# WHAT IS BEING ASKED
Reproduce the listing below word for word and exclude any picture.
[Opening EXERCISE DATA section]
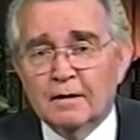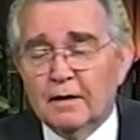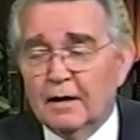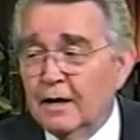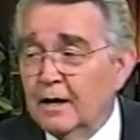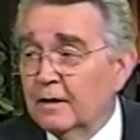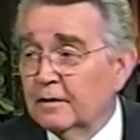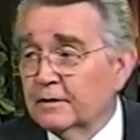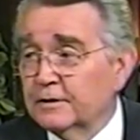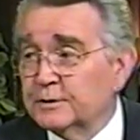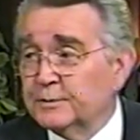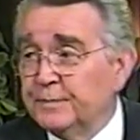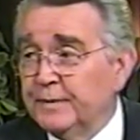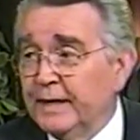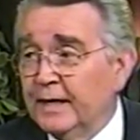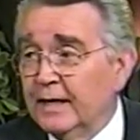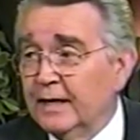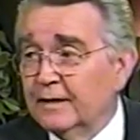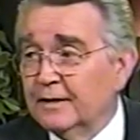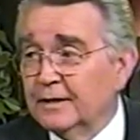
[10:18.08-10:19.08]
Allah's
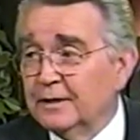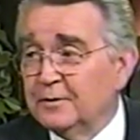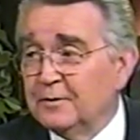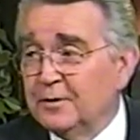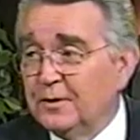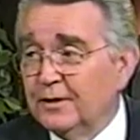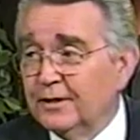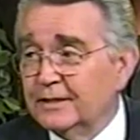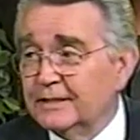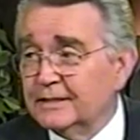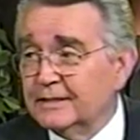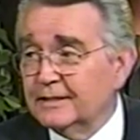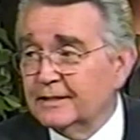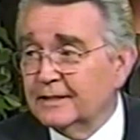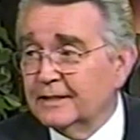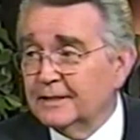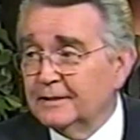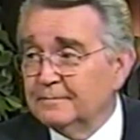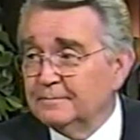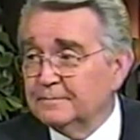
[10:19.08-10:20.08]
behind it all, isn't
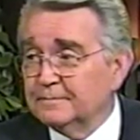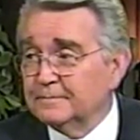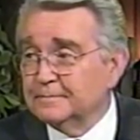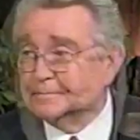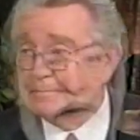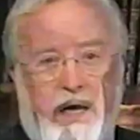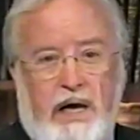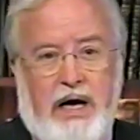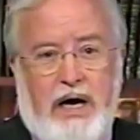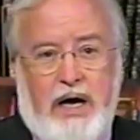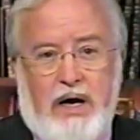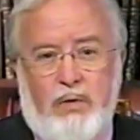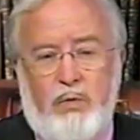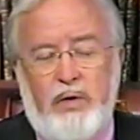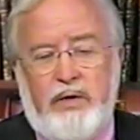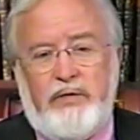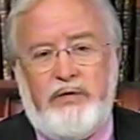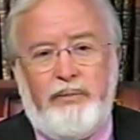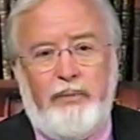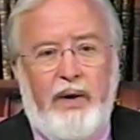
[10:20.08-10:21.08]
he? Allah,
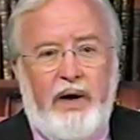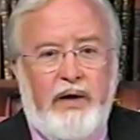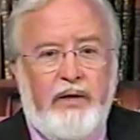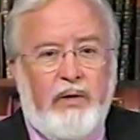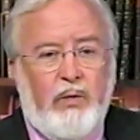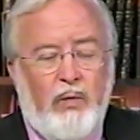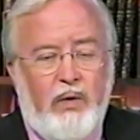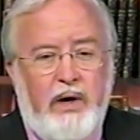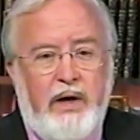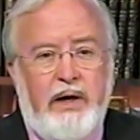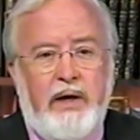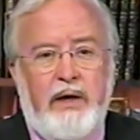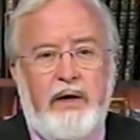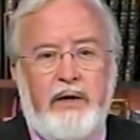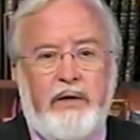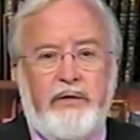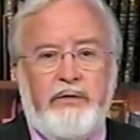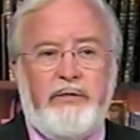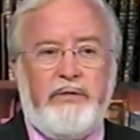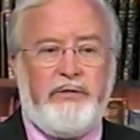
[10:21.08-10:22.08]
which, by the way,
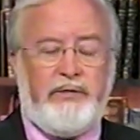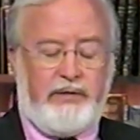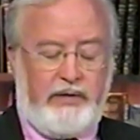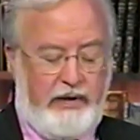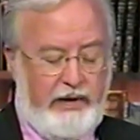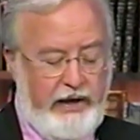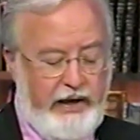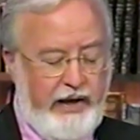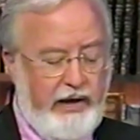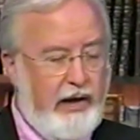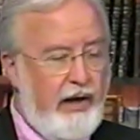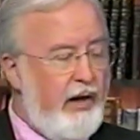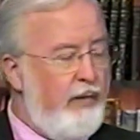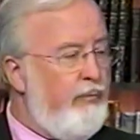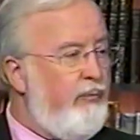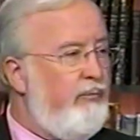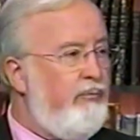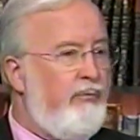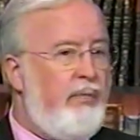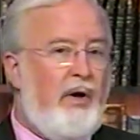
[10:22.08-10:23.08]
is a,
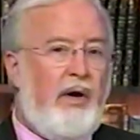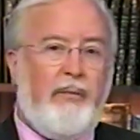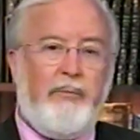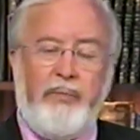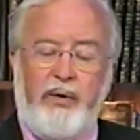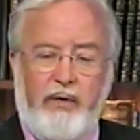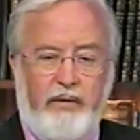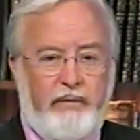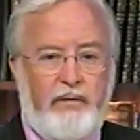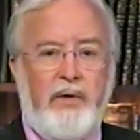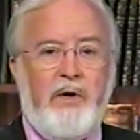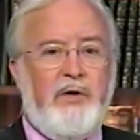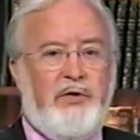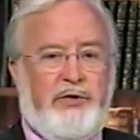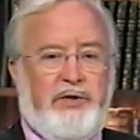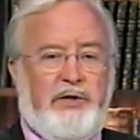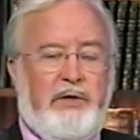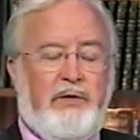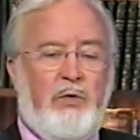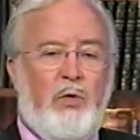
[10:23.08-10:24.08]
a
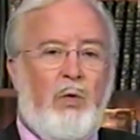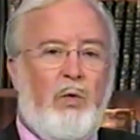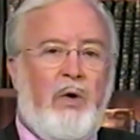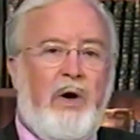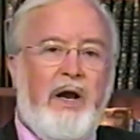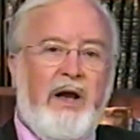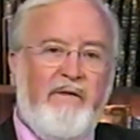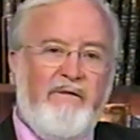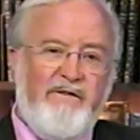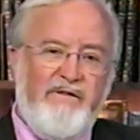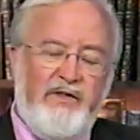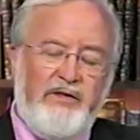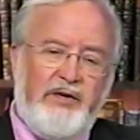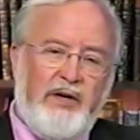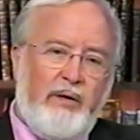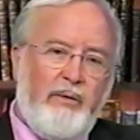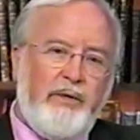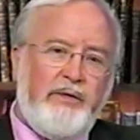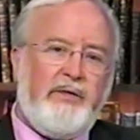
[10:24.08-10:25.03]
perversion or a, shall we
[Closing EXERCISE DATA section]
# PROBLEM SOLUTION
[10:18.08-10:19.08]
Allah's
[10:19.08-10:20.08]
behind it all, isn't
[10:20.08-10:21.08]
he? Allah,
[10:21.08-10:22.08]
which, by the way,
[10:22.08-10:23.08]
is a,
[10:23.08-10:24.08]
a
[10:24.08-10:25.03]
perversion or a, shall we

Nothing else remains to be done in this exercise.